Exercise details: What you should end up with is an exact copy of the lines from the one holding "[0:03.00-0:04.00]" through the last line of the entries below, both included, and nothing else; leave every picture out.

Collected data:

---

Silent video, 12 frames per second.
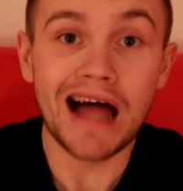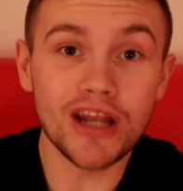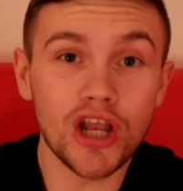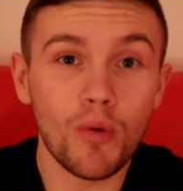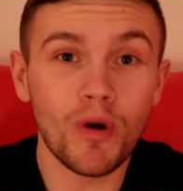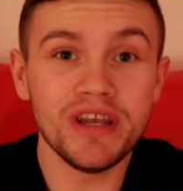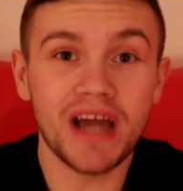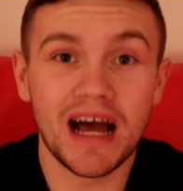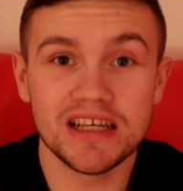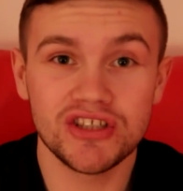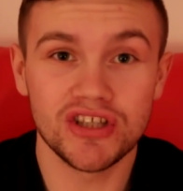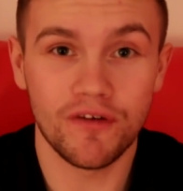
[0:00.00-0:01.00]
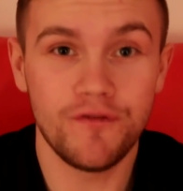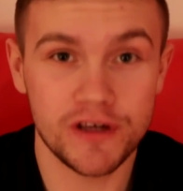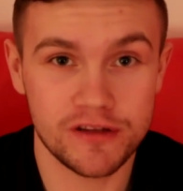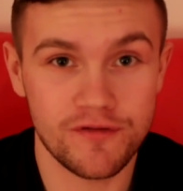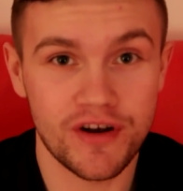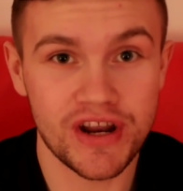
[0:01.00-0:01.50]
Another one that has
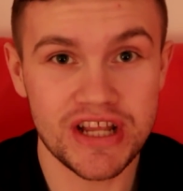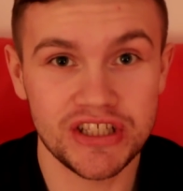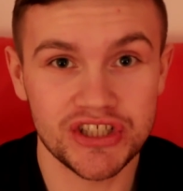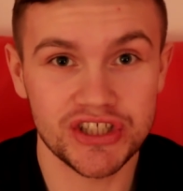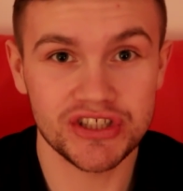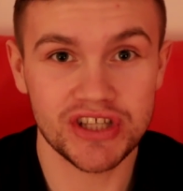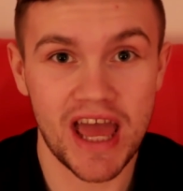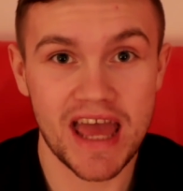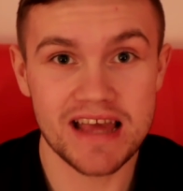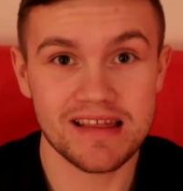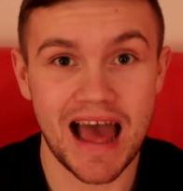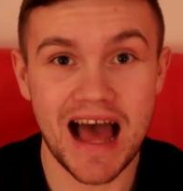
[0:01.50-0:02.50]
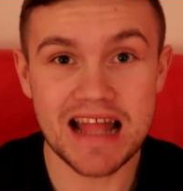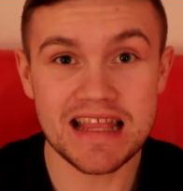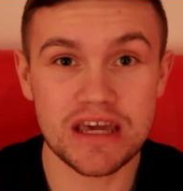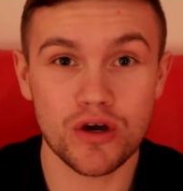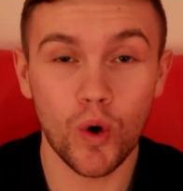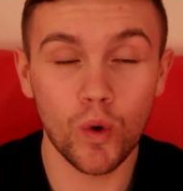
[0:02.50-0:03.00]
surfaced for Rangers is
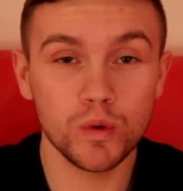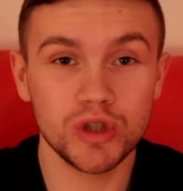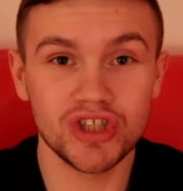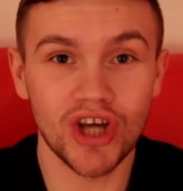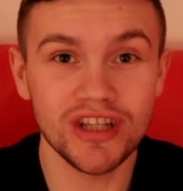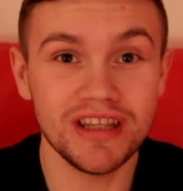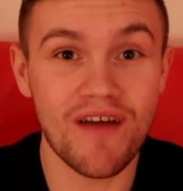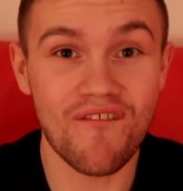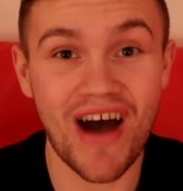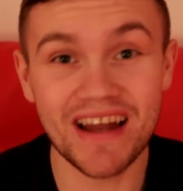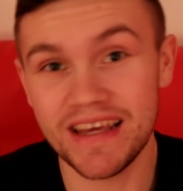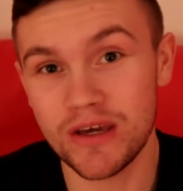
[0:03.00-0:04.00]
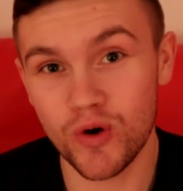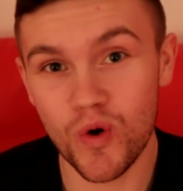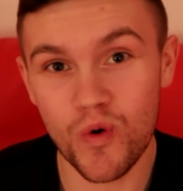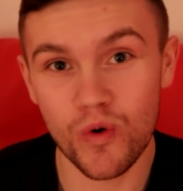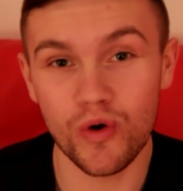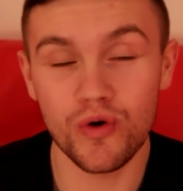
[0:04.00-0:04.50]
Andy Cole's son, Devante
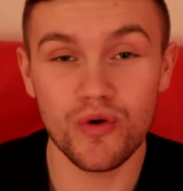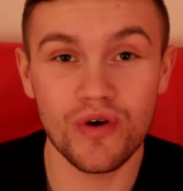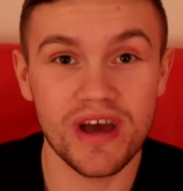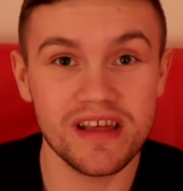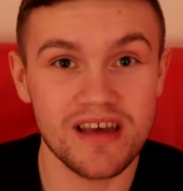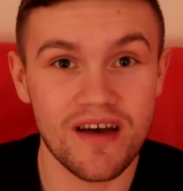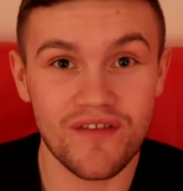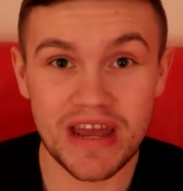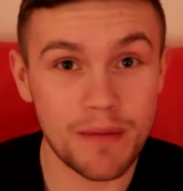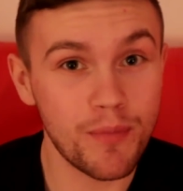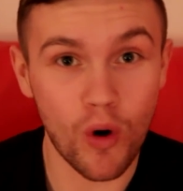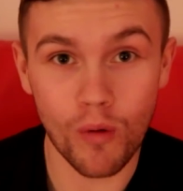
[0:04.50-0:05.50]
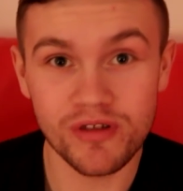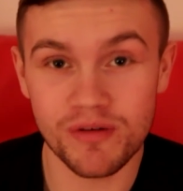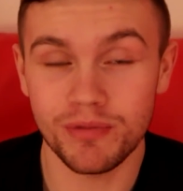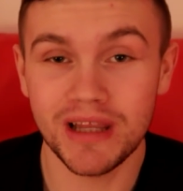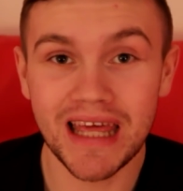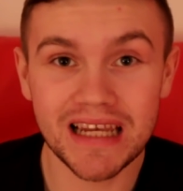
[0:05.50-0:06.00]
Cole, who is a very
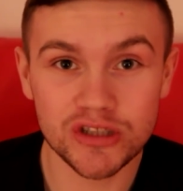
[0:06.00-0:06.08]
promising player.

---

Reply:
[0:03.00-0:04.00]
[0:04.00-0:04.50]
Andy Cole's son, Devante
[0:04.50-0:05.50]
[0:05.50-0:06.00]
Cole, who is a very
[0:06.00-0:06.08]
promising player.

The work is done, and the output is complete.